**Problem to work on:** From the very first line of the data to the line containing "(3.00 s to 4.00 s)", retype everything exactly, leaving the pictures behind.

**Information:**
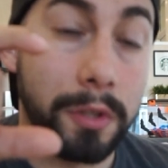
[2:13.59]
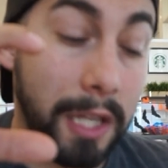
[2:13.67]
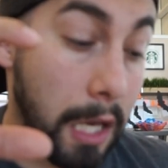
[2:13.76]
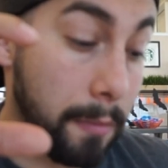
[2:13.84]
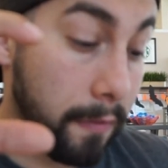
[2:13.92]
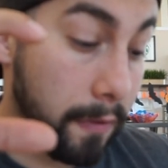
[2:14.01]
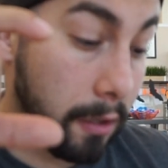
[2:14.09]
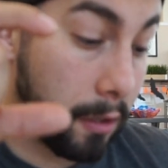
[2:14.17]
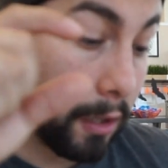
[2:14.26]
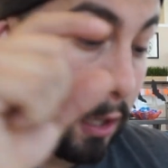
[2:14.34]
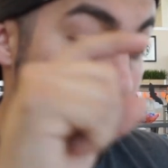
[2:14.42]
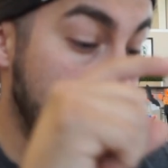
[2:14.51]
name of
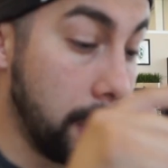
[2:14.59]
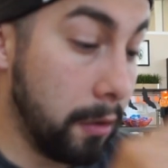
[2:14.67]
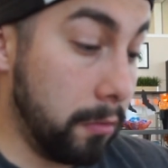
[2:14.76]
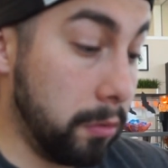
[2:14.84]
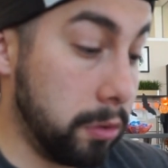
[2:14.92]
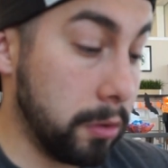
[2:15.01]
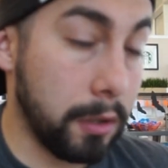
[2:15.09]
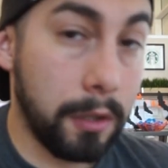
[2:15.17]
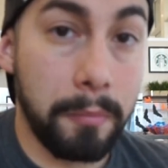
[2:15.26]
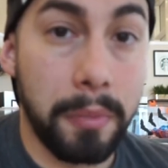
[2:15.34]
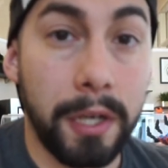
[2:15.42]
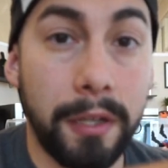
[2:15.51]
it.
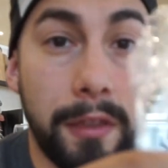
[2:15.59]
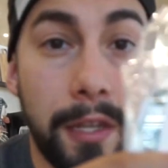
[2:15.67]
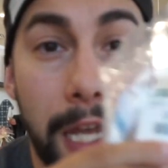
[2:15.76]
But the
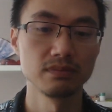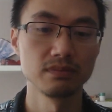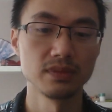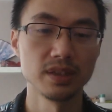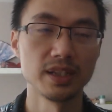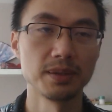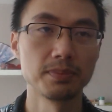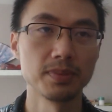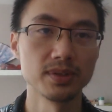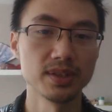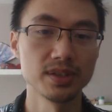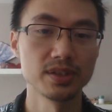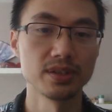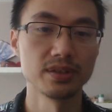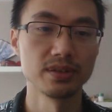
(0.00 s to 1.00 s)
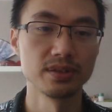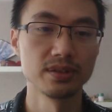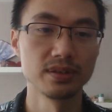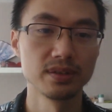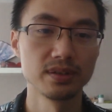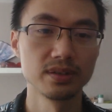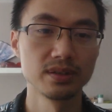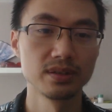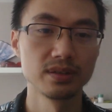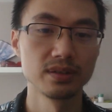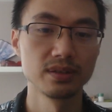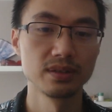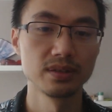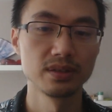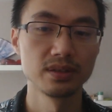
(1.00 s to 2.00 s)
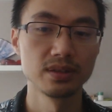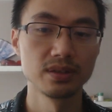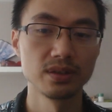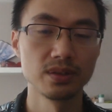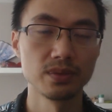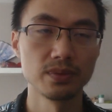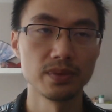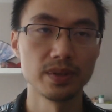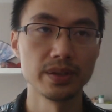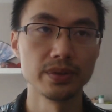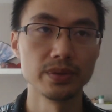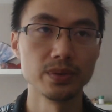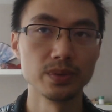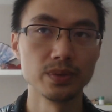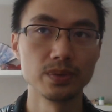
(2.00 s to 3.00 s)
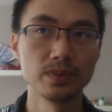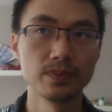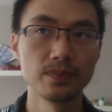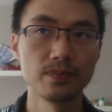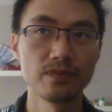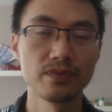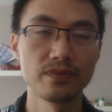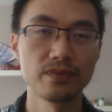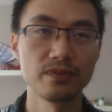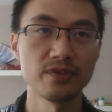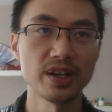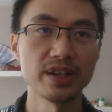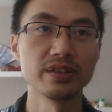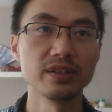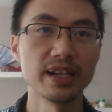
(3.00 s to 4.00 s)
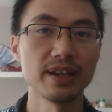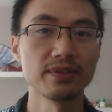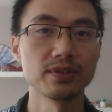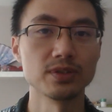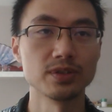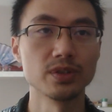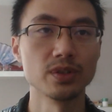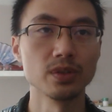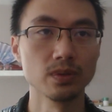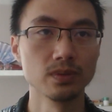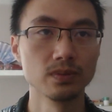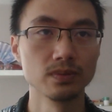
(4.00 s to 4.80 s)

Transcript: in a position where you finally have control.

**Written answer:**
[2:13.59]
[2:13.67]
[2:13.76]
[2:13.84]
[2:13.92]
[2:14.01]
[2:14.09]
[2:14.17]
[2:14.26]
[2:14.34]
[2:14.42]
[2:14.51]
name of
[2:14.59]
[2:14.67]
[2:14.76]
[2:14.84]
[2:14.92]
[2:15.01]
[2:15.09]
[2:15.17]
[2:15.26]
[2:15.34]
[2:15.42]
[2:15.51]
it.
[2:15.59]
[2:15.67]
[2:15.76]
But the
(0.00 s to 1.00 s)
(1.00 s to 2.00 s)
(2.00 s to 3.00 s)
(3.00 s to 4.00 s)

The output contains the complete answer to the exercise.